To that effect, there is a #citynaturechallenge happening starting yesterday, from 4/24-4/27/20. Take pictures of living things around you and upload them to iNaturalist, Twitter and elsewhere with that hashtag! My uploads there have been of interest to researchers studying rare snails of the Negev desert, writing books about tropical bats, and researching invasive beetles. I have been following uploads of giant clams on iNaturalist for quite some time, including the newest described species, Tridacna elongatissima, which users had been observing on the Eastern coast of Africa before it was formally described in a recent paper! I bet Darwin would have been a major, influential user on iNat.
Darwin was also a big nerd regarding rocks and fossils. Evolution is the story of life, and we can only understand that story by turning to the fossil record for information. Environmental changes provide a major motivating factor pushing life to constantly change. Geology in Darwin’s day was a developing field, with the first geological maps appearing only due to the work of William Smith and others, mere decades before Darwin’s work came to be. But his work would not have happened without the growing understanding of the massive passages of time needed to deposit the rocks all around us today. Evolution typically needs time, and fossils provide proof of how life has changed during those almost incomprehensibly long intervals.

To find a fossil of an age we are interested in, we must know the rocks present in the area. And the second app I’ll mention today is RockD (Android, iOS), which we can use to figure out the type of rocks right under our feet, how they were made, how old they are and even what kind of fossils have previously been found within. The data in RockD is pulled from two sources that scientists have lovingly curated. Macrostrat is a database of stratigraphic (rock layer) data that scientists have aggregated into one of the most detailed and comprehensive geologic maps ever made. And the Paleobiology Database collects observations that scientists have made over the decades of almost every fossil that has ever been found and recorded.

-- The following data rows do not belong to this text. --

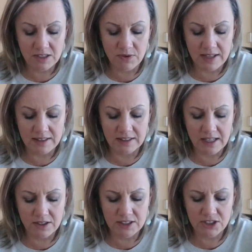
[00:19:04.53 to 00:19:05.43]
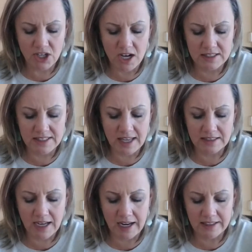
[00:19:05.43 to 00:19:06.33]
he read the letter, his jaw set
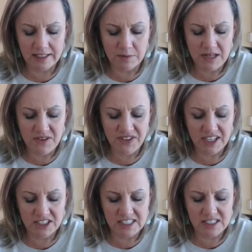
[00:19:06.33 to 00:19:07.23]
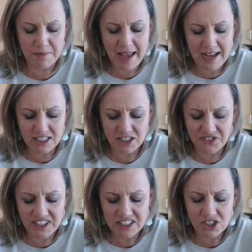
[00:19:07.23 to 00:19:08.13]
tightly, and when he finished, he smashed his
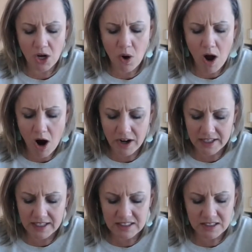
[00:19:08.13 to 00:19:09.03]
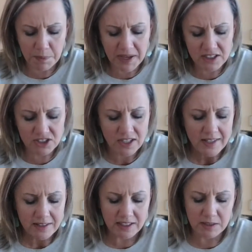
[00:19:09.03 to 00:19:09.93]
fist so hard against the bench
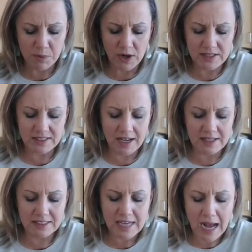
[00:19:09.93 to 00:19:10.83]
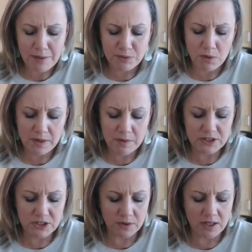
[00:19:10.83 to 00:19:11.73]
that the boys and I stopped what we were
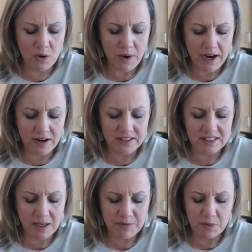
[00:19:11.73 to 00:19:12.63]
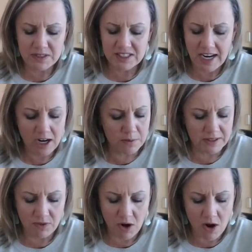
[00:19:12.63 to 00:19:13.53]
doing, aware that something was
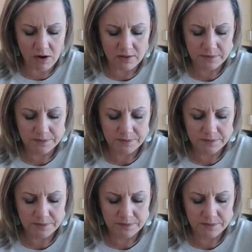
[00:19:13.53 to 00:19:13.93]
terribly wrong.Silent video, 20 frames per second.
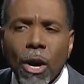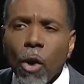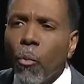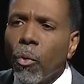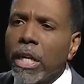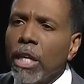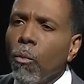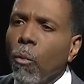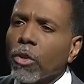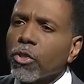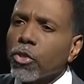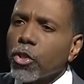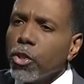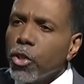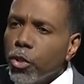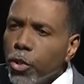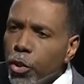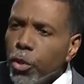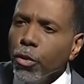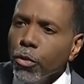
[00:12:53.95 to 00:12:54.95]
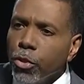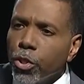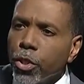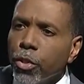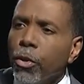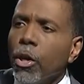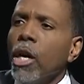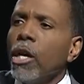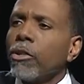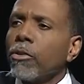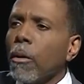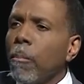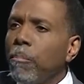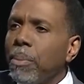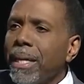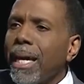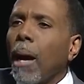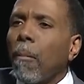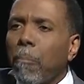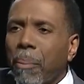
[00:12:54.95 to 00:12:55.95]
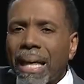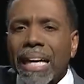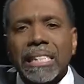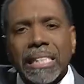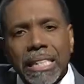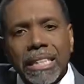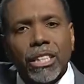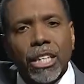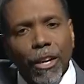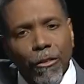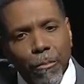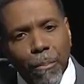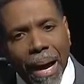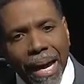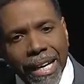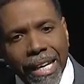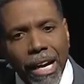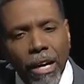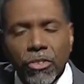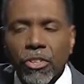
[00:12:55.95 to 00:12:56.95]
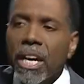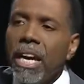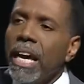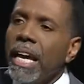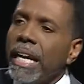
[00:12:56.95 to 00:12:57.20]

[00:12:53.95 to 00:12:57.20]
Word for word: when He wants to use you to be a blessing to everybody else.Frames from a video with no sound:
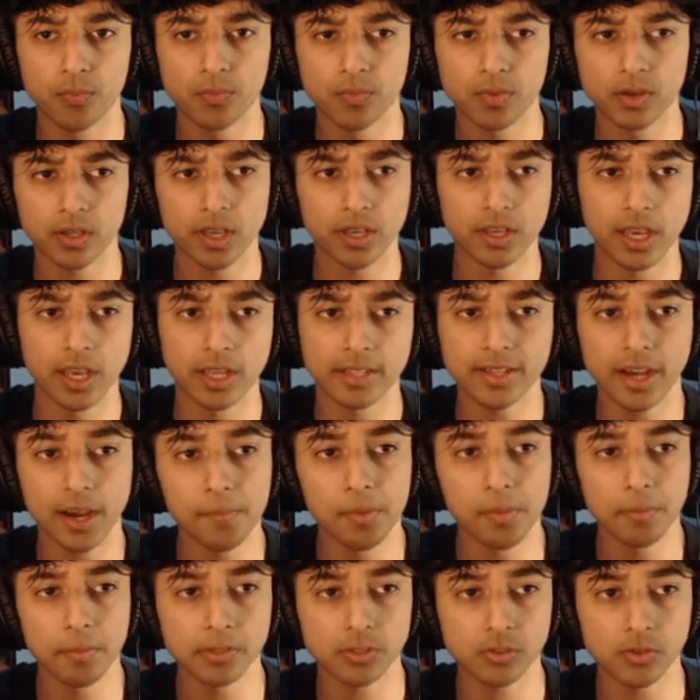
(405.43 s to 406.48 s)
okay yeah, time
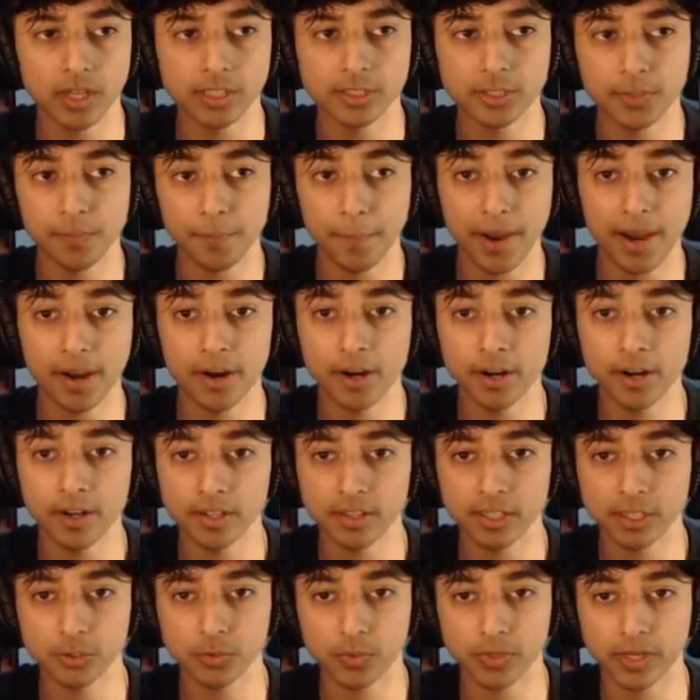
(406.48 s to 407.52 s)
limits don't actually matter,
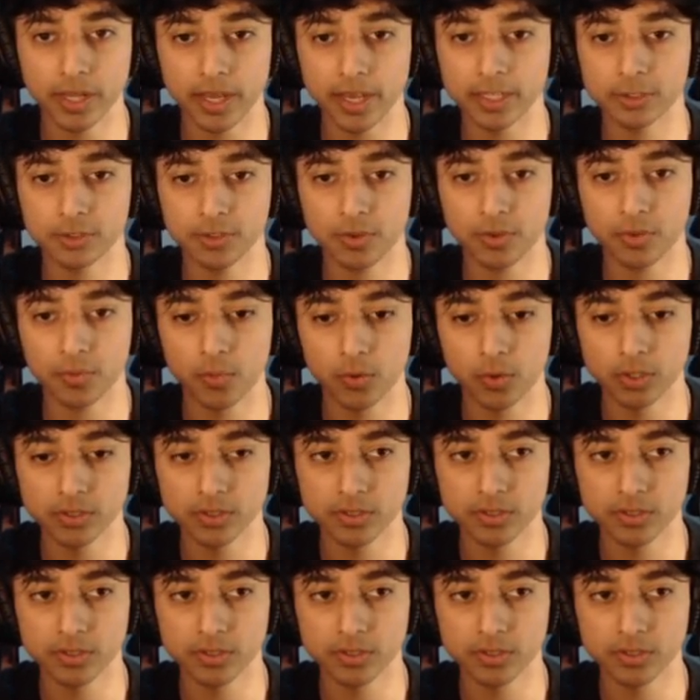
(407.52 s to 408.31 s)
unless you want the extra rewards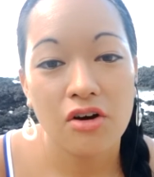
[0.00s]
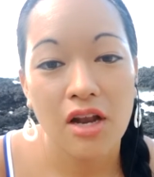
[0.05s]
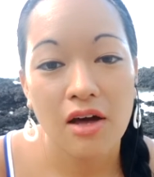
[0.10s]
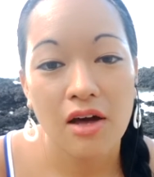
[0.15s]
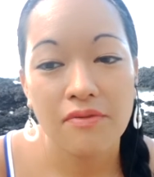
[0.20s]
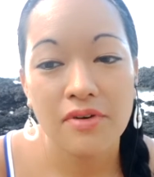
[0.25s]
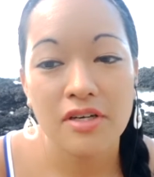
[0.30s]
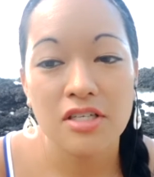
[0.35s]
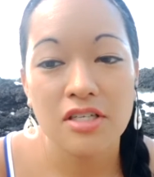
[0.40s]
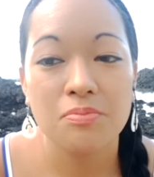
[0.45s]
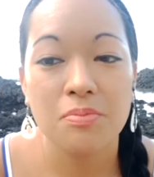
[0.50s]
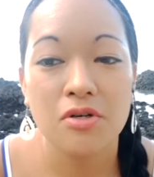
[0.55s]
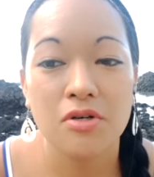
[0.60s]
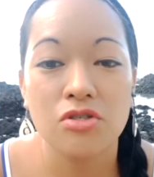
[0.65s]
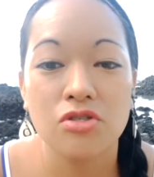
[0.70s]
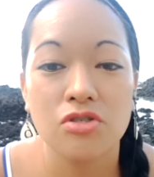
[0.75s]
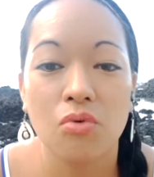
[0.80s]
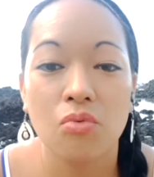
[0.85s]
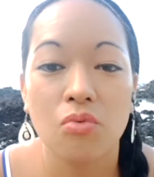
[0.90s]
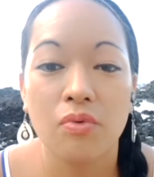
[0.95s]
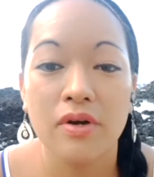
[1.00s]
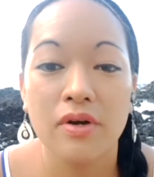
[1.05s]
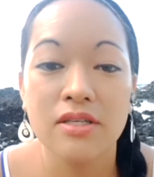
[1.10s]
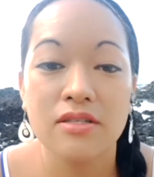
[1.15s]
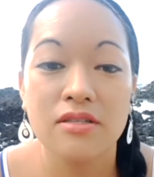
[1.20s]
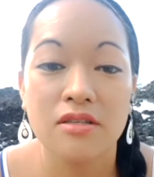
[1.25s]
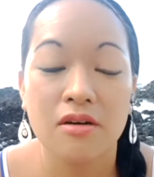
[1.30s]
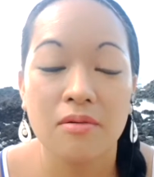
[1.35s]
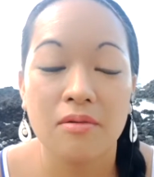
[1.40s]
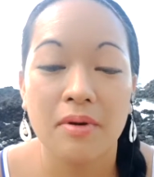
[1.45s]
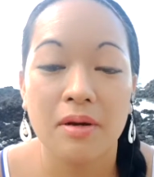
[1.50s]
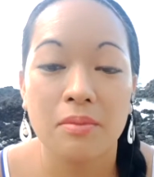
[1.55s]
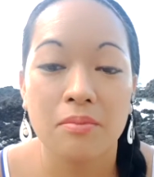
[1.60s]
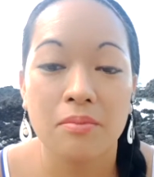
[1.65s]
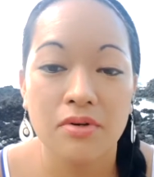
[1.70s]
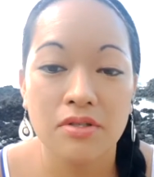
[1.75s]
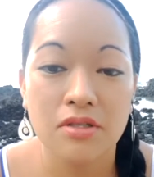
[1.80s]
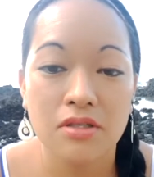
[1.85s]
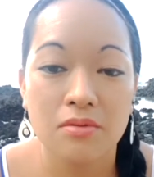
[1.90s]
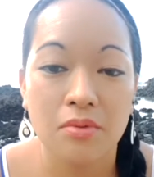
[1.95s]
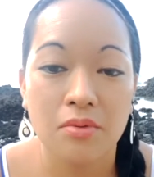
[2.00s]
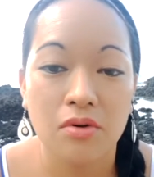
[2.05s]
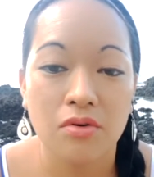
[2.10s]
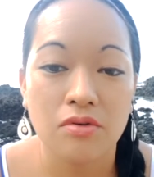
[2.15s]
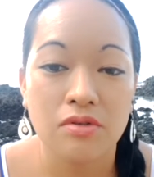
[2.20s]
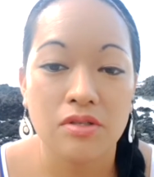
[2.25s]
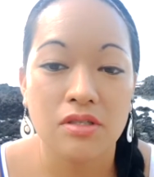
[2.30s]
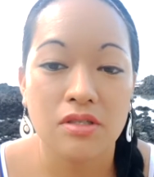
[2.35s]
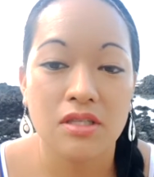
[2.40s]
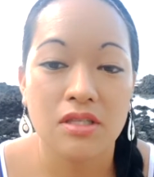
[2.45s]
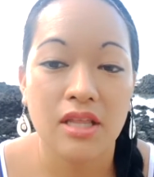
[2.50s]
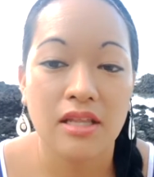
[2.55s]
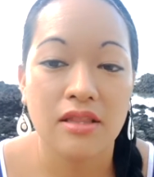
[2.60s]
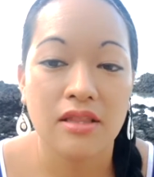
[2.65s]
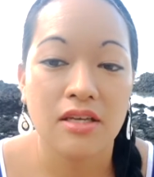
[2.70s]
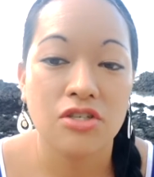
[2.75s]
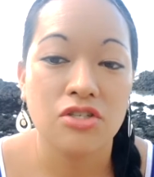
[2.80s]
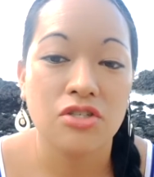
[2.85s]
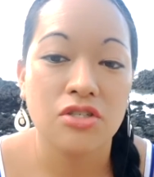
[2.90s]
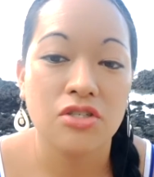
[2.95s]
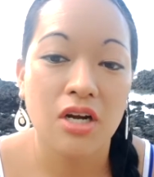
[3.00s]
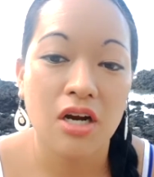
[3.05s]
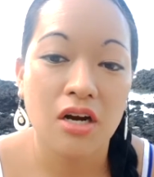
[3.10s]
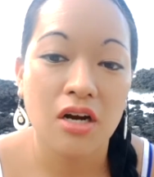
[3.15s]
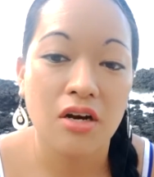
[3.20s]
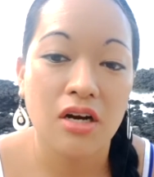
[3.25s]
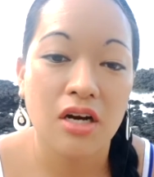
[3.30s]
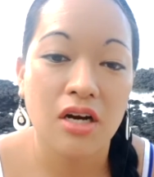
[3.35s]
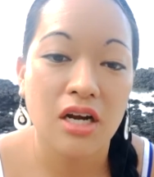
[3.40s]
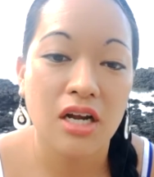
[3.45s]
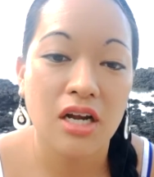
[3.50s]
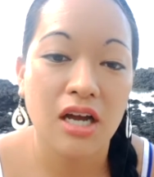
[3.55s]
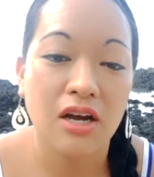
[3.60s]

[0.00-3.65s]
loving spiritual wisdom and principles that they share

Rather than relying on only printed maps for his work, Darwin would have loved the ability to pull out his phone in the field and instantly know the combined work of dozens of previous researchers to understand the rock he was looking at. You can even “check in” and upload your own pictures of rocks to help researchers improve their databases, and go back in time to look at where the continent you live on was during the time of the dinosaurs!

These are only two of many apps and websites that I think would have blown Darwin’s mind. We are living in a golden age of digital science, with so many new discoveries being precipitated by the availability of easily accessible, free information in the palms of our hands. But more than that, it is fun to go outside and be able to decode the mysteries of the world around you without even being an expert in natural history. In the process, you might find yourself becoming an expert!